#### SOURCE DATA
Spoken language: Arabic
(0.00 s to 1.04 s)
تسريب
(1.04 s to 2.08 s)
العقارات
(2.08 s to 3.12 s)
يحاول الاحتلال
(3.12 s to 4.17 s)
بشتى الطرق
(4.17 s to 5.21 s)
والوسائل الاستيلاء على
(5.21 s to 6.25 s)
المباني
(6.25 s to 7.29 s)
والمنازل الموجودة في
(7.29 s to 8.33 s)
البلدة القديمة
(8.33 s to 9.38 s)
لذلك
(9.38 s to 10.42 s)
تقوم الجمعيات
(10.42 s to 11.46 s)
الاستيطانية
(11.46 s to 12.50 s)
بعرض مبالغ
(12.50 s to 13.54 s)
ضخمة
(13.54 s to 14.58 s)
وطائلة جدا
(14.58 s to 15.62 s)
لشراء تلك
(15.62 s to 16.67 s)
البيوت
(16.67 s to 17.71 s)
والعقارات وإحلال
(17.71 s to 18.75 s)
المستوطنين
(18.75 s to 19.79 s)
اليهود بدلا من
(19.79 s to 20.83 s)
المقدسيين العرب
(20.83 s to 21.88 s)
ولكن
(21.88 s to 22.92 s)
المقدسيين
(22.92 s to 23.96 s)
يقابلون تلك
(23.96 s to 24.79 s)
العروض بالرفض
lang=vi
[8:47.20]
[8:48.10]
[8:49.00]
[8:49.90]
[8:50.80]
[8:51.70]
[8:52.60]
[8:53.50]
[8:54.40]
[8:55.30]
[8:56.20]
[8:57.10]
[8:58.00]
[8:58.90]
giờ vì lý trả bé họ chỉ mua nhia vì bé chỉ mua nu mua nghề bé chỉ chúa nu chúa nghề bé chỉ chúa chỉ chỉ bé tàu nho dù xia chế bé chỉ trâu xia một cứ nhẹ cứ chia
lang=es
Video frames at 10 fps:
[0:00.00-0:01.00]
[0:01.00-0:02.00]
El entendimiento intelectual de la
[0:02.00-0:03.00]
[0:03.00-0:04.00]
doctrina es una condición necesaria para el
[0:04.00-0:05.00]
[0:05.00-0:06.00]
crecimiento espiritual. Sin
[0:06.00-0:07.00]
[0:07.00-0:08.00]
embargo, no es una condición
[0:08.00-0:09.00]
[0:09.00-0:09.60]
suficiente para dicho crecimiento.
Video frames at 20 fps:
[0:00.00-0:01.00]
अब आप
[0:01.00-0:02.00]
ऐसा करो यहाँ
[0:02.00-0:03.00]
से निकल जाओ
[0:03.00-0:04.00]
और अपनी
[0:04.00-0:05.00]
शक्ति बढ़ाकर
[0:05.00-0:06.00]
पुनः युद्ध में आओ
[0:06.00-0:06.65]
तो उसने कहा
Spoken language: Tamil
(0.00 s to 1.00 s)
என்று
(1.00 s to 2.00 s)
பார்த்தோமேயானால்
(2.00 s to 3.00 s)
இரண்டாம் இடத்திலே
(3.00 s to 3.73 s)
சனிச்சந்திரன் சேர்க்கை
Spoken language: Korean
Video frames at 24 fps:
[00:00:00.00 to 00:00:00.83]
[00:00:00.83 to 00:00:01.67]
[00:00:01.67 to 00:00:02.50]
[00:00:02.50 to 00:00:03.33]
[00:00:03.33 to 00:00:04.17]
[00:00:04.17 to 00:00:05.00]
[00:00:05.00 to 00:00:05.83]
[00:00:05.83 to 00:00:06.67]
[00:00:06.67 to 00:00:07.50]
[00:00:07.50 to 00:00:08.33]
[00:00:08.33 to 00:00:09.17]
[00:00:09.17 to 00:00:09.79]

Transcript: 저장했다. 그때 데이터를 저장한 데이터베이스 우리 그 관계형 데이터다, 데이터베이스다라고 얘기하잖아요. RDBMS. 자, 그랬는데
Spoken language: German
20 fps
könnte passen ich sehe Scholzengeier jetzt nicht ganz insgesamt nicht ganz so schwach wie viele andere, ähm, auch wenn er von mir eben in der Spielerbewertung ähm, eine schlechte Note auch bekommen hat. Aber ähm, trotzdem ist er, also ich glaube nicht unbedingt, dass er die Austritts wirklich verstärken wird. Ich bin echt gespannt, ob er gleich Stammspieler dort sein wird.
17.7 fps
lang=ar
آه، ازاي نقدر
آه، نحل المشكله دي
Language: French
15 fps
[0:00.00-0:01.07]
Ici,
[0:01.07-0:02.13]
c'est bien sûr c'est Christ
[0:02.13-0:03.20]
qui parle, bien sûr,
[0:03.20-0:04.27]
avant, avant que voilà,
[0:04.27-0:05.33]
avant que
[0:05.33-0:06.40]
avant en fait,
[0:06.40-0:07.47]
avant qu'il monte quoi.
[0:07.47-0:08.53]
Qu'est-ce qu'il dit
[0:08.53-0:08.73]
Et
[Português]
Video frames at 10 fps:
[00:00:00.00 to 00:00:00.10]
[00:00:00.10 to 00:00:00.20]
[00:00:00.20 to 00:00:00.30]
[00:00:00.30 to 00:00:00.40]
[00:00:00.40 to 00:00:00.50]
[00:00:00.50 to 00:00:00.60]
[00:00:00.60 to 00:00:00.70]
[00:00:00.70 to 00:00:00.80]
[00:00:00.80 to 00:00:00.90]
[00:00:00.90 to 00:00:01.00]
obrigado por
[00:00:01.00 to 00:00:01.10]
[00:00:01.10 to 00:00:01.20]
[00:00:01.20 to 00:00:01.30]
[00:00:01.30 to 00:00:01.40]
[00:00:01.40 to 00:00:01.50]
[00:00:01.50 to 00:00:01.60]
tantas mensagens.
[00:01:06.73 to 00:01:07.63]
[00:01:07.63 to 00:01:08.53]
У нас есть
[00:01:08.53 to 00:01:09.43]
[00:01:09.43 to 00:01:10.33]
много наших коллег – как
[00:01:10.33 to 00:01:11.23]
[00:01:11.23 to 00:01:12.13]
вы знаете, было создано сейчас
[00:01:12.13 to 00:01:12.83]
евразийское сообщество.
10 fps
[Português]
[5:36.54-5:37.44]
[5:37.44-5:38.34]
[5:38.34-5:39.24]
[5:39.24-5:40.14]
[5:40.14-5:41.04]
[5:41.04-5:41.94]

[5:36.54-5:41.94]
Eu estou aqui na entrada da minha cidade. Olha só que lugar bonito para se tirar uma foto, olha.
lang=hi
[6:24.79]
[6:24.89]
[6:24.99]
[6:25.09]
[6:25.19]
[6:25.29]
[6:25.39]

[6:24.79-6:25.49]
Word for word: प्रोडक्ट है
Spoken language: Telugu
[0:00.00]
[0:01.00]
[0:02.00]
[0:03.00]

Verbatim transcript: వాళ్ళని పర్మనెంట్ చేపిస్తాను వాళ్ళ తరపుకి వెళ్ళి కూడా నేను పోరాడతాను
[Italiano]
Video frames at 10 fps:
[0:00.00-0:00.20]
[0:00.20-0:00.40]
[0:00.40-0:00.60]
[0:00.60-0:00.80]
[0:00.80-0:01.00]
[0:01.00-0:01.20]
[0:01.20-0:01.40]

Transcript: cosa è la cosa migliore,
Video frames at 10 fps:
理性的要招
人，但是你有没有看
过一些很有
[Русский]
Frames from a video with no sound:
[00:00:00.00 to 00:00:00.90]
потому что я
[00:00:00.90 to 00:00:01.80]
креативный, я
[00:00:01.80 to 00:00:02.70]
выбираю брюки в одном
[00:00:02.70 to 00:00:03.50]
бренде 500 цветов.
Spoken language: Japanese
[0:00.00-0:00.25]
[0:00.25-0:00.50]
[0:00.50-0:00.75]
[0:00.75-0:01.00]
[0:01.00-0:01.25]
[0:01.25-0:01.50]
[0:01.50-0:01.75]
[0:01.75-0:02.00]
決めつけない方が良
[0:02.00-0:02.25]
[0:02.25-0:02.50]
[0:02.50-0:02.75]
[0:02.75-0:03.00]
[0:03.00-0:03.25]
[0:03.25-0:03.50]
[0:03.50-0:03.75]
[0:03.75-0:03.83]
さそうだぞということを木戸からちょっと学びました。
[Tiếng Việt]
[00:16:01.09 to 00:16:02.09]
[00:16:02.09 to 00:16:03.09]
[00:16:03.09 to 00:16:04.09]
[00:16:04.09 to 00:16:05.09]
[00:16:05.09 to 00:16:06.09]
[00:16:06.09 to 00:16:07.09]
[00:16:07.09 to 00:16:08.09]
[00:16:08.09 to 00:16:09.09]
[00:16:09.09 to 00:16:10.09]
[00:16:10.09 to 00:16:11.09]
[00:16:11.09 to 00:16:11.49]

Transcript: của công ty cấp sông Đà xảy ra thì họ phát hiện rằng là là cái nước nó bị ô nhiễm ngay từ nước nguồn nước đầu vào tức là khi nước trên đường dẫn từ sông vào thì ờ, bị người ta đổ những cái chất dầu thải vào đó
########
EXERCISE AIM:
Your answer must be the lines above from the one containing "[00:16:06.09 to 00:16:07.09]" to the one containing "[00:16:11.09 to 00:16:11.49]", both included, restated word for word.

TASK SOLUTION:
[00:16:06.09 to 00:16:07.09]
[00:16:07.09 to 00:16:08.09]
[00:16:08.09 to 00:16:09.09]
[00:16:09.09 to 00:16:10.09]
[00:16:10.09 to 00:16:11.09]
[00:16:11.09 to 00:16:11.49]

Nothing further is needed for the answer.